### WORK ITEM
Starting at the line that contains "[00:00:05.00 to 00:00:06.00]", reproduce every line through the end of the entries below, with no pictures in the copy.

Records contained in a dataset:
****************************************
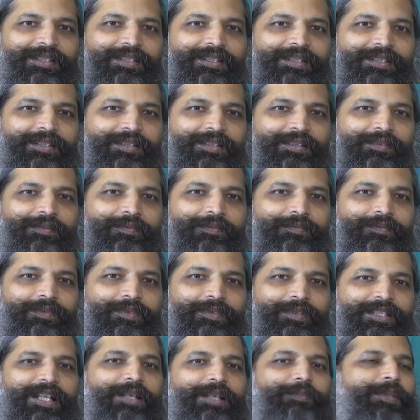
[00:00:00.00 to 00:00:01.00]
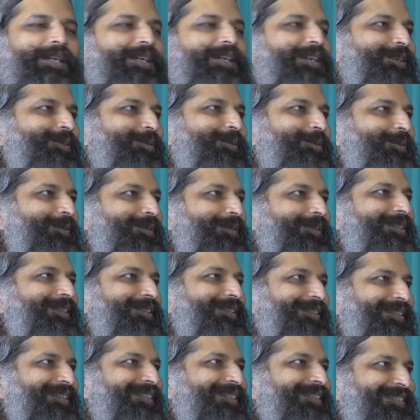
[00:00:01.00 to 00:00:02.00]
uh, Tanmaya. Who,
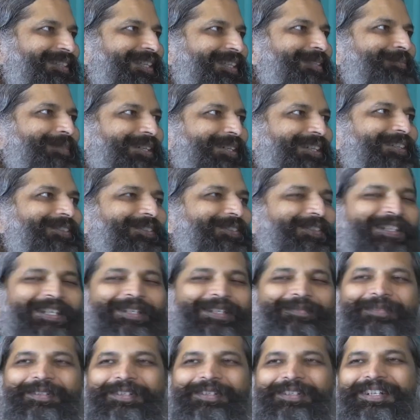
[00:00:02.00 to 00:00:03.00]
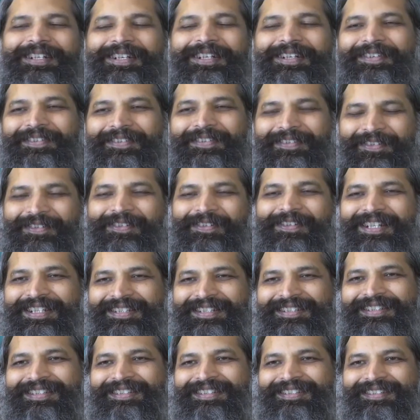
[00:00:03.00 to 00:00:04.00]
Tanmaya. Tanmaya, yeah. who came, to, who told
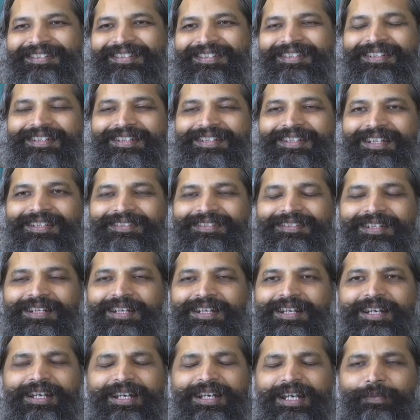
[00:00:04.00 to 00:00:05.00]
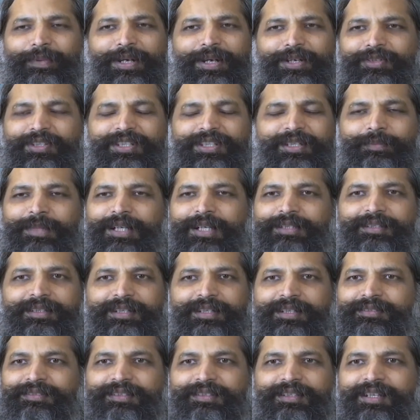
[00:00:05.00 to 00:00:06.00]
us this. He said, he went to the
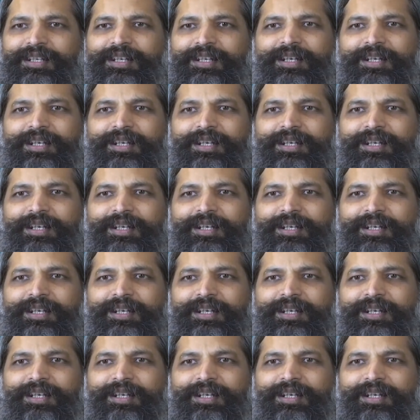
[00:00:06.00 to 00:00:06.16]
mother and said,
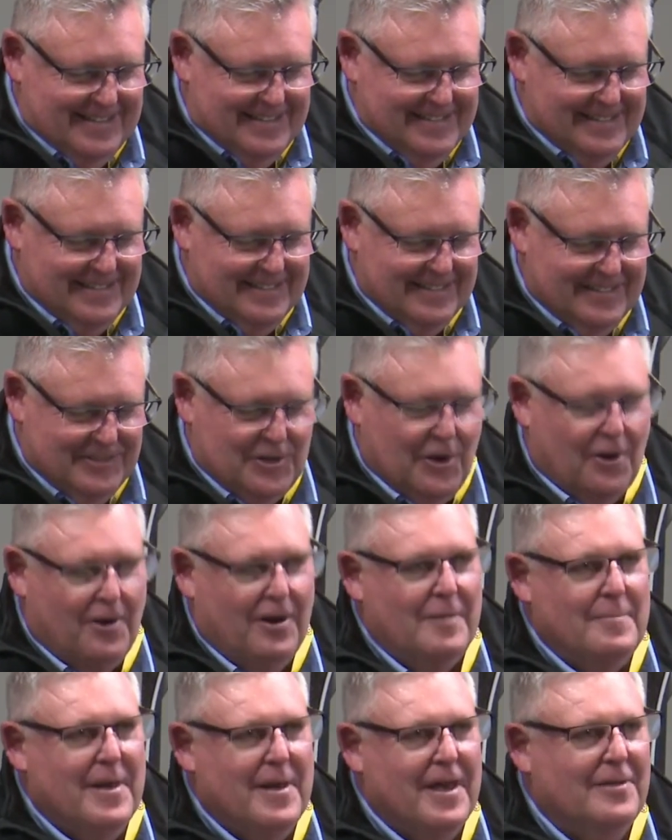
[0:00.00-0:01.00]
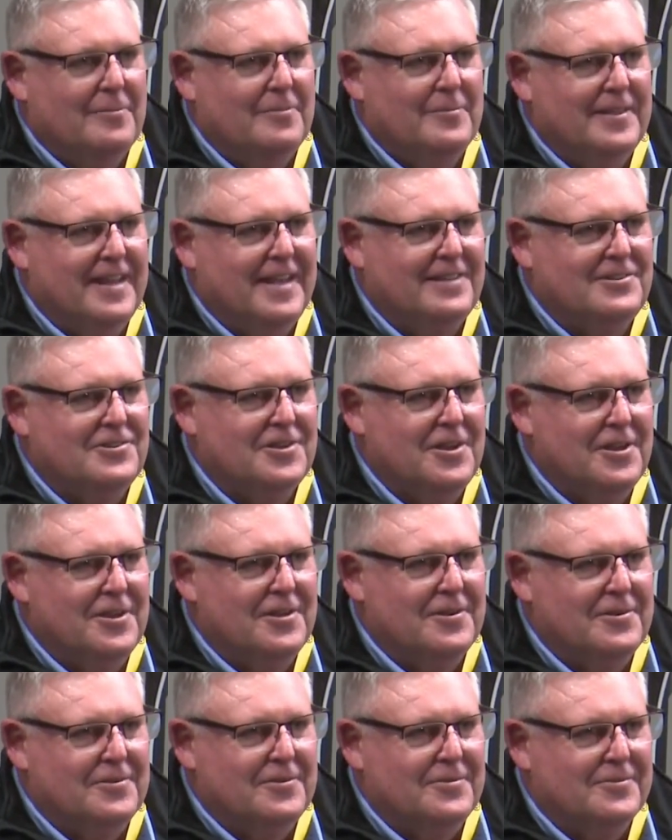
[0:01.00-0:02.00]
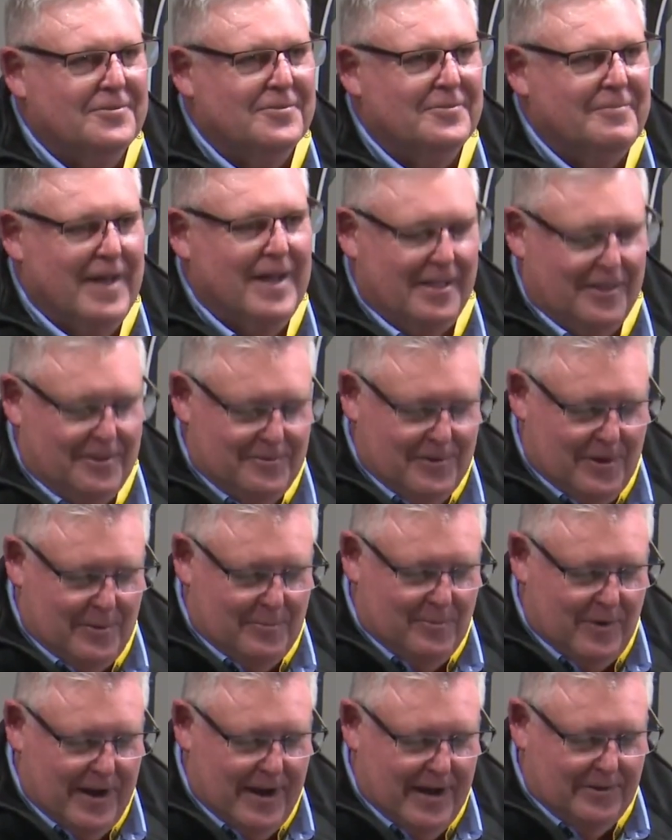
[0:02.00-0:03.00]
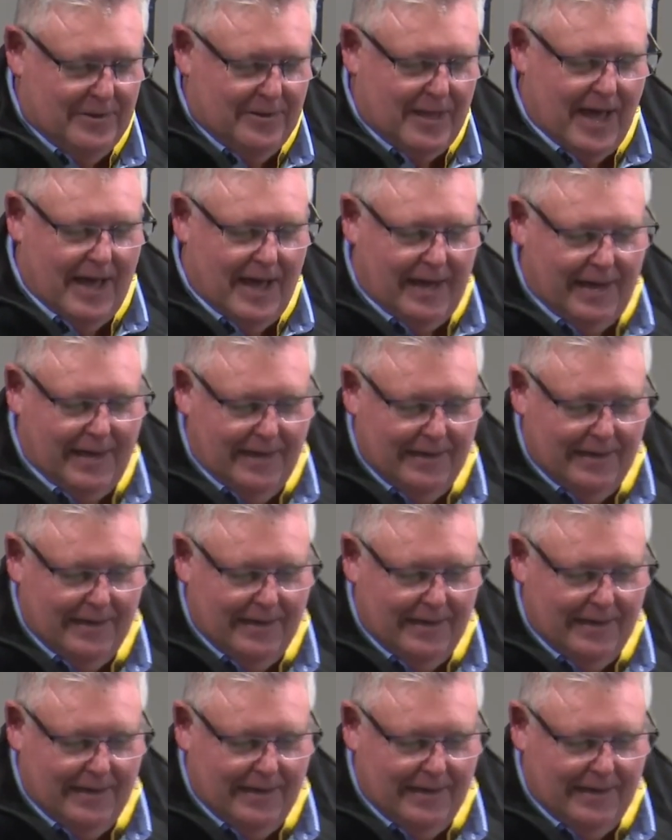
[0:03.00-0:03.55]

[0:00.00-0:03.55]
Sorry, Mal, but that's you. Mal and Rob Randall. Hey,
****************************************
### RESULT FOR THIS EXERCISE
[00:00:05.00 to 00:00:06.00]
us this. He said, he went to the
[00:00:06.00 to 00:00:06.16]
mother and said,
[0:00.00-0:01.00]
[0:01.00-0:02.00]
[0:02.00-0:03.00]
[0:03.00-0:03.55]

[0:00.00-0:03.55]
Sorry, Mal, but that's you. Mal and Rob Randall. Hey,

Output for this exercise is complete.